Quando eu o conheci, não o reconheci. Não foi óbvio o bastante pra que se tornasse inesquecível.
Nunca poderei dizer que desde o primeiro momento sabia quem seríamos um pro outro. Não foi mágico como dizem nos filmes, sequer foi romântico.
Deixei de lado o desejo de esbarrar com um amor avassalador na fila do pão. Parei com a mania de procurar em qualquer gesto uma pista do destino que aquele era o cara.
Eu estava à toa, meio de qualquer jeito.
Sinceramente, eu havia perdido um pouco a esperança. Ou, talvez, a inocente vontade de me apaixonar de novo.
Já não tinha mais espaço na minha vida pra me perder em sorrisos falsos, pra desmascarar amores roubados. Não mais me sentia no dever de provar que estava em pé novamente, que um coração inteiro se faz de pequenos pedaços. Milhares deles, por sinal.
Quando o conheci, não o reconheci porque, simplesmente, entendi como ser egoísta. E não me arrependi. Esquecer como pensar por dois é consequência da abstinência.
Aos poucos, me acostumei com o vazio, com a inexistência de duas metades, com uma cama sem lados dispostos.
Ser egoísta é, dentre muitos pesares, o deleite de ser vazia. Meio rebelde, quase inconsequente. Mas capaz de se preencher de qualquer coisa por completo.
Não tinha tempo na minha vida pra ele, nem diálogos imaginários de nós dois. Não estava pronta pra me dividir, tampouco me doar à alguém. Eu também me queria por inteira.
Quando o conheci, não o reconheci porque desenvolvi uma angustiante mania de não me perder. Passei a desviar do menor risco de me desconstruir. Era como se eu não pudesse, nem por segundo, titubear.
Ensaiava piadas infames e risadas de deboche pra me defender de quem tentasse se envolver. Acontece que ser egoísta também é tecer uma teia de inseguranças. Ser tão centrada em si é a falta de espontaneidade. É o medo de deixar de ganhar em situações que não se tem nada em jogo.
E eu apostava todas minhas fichas na minha confortável solidão. Porque me parecia muito melhor noites sozinhas do que dias de aflições por sentimentos questionáveis.
Quando o conheci, não o reconheci porque, honestamente, eu estava sobretudo cansada. Cansada de me fazer acreditar em mentiras deslavadas, em desculpas esfarrapadas. Eu estava cansada da teoria que não se põe em prática, de fingir sentimentos que nunca tive e omitir à sete chaves todos aqueles que me consumiam aos poucos.
Estive cansada de tentar e de entender minhas escolhas por tanto tempo quanto pude culpar aos céus por tê-las tido. Ou pelo tempo que já não me bastava mais crer em santos, destinos e até anjos.

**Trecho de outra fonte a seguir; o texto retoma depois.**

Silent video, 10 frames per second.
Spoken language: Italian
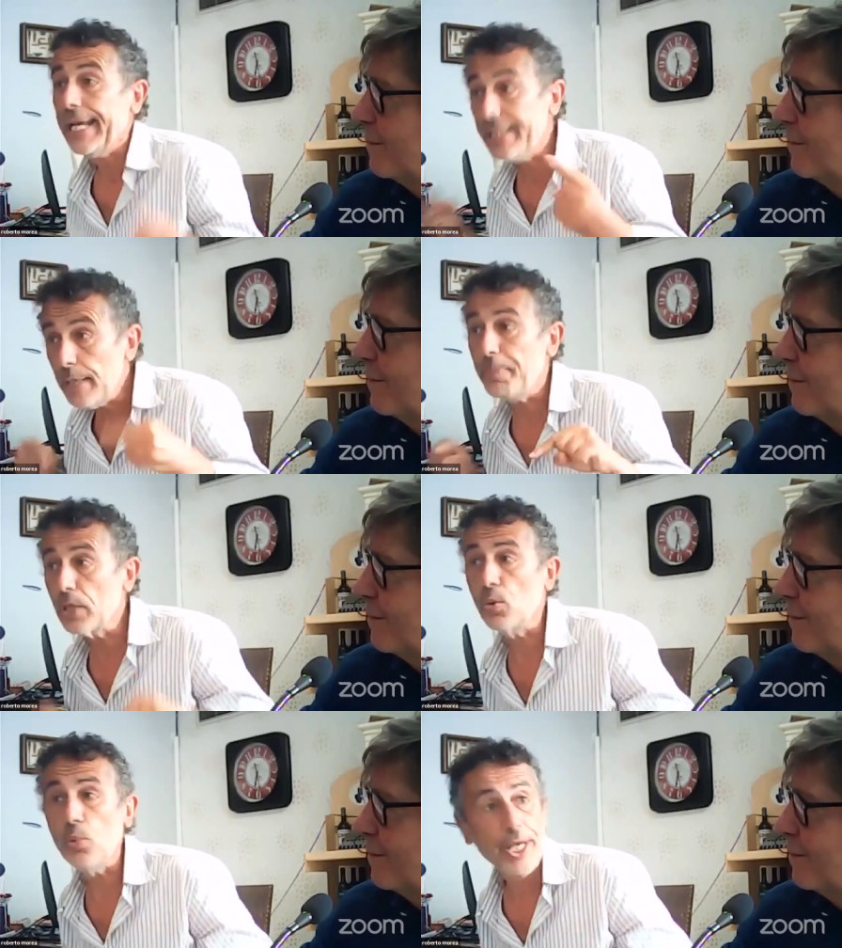ed è
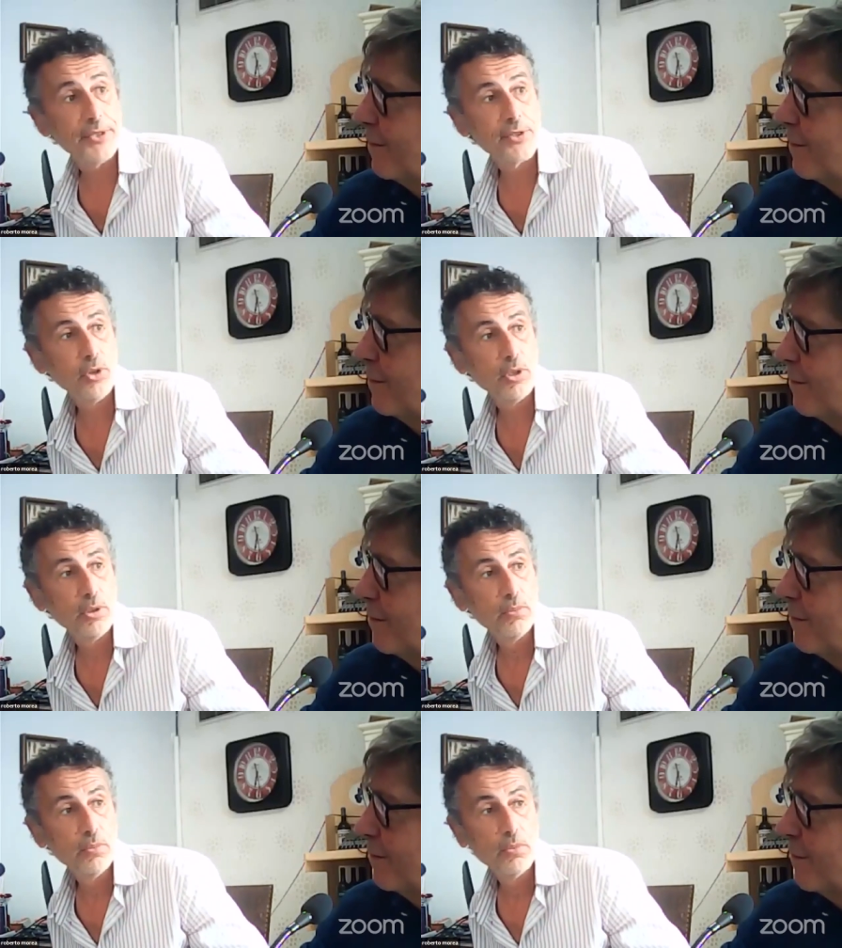per questo
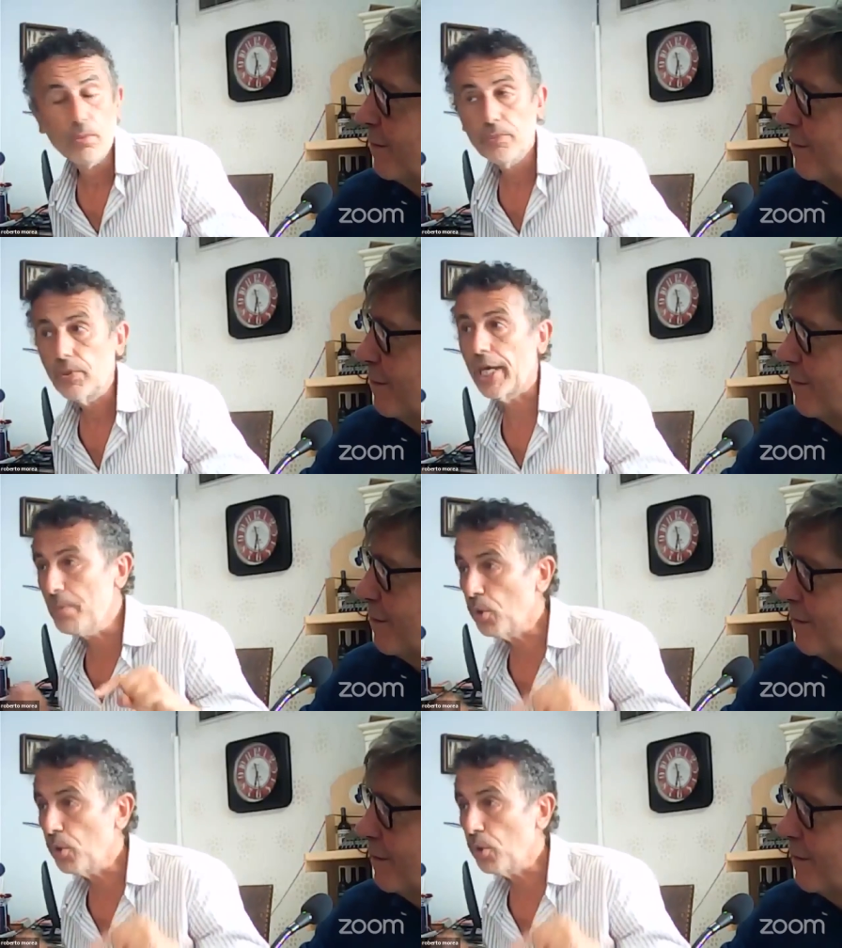cheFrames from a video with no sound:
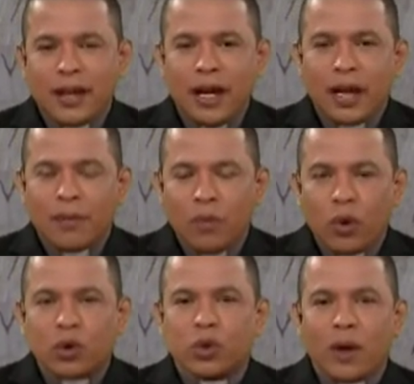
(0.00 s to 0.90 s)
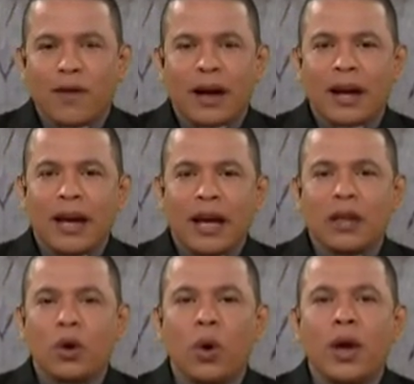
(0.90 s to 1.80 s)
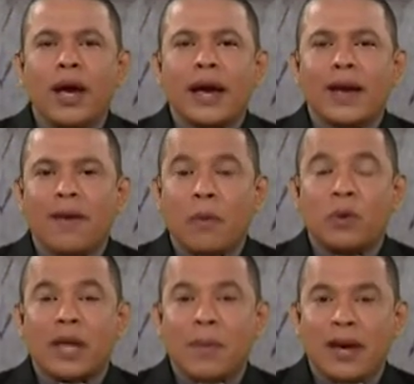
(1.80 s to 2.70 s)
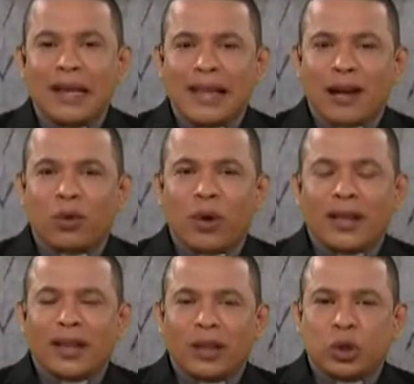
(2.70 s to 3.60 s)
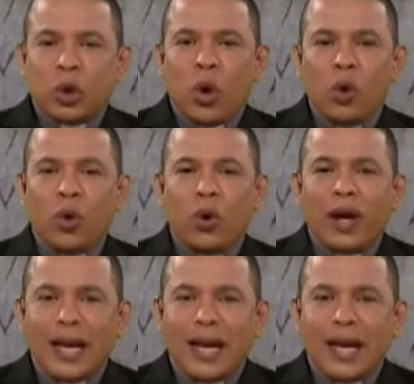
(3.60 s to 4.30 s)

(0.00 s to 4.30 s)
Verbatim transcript: Hermoso evangelio que vamos a meditar durante todo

E toda culpa que senti por não ter com o que preencher a metade que nunca me faltou, deu lugar ao cansaço da alma sobre o corpo. Da mente sobre o espírito. Eu decidi, em secreto desafio às crenças, que não procuraria mais ouvir sinos em beijos, nem descompensadas serenatas na janela.
Quando eu o conheci, não o reconheci porque já havia me desfeito de grande parte do meu passado, de pessoas que não valeram a pena, das roupas que ficaram apertadas e das pedras que juntei no caminho. Sem que coubesse em mim planos de um futuro próximo e sequer o descontentamento. Eu estava à toa, meio de qualquer jeito.
Quando eu o conheci, ignorei a força com que meu coração batia e a incontrolável crise de riso que senti. Eu duvidei de minha própria sanidade e do fardo que mantive intacto dos relacionamentos anteriores. Suei de mãos frias e de nervoso bati o queixo.
Eu fantasiei a contragosto o retrato do meu passado. Voltei no tempo, ao dia em que me perdi em desespero e furiosa jurei nunca mais passar por isso e nem assim pude me conter. Eu não sabia que era ele.
Despretensiosamente, não sabia que era ele porque deixei de acreditar que deveria ter alguém feito pra mim e que juras de amor eterno me dariam um pra sempre. Eu calada fiquei quanto as expectativas, quanto todas as tentativas.
Finalmente, eu entendi porque eu tive que desacreditar de tudo para acreditar em nós; enquanto eu estava à toa, era ele que me procurava. E eu nunca o teria reconhecido se não tivesse parado de juntar meus cacos.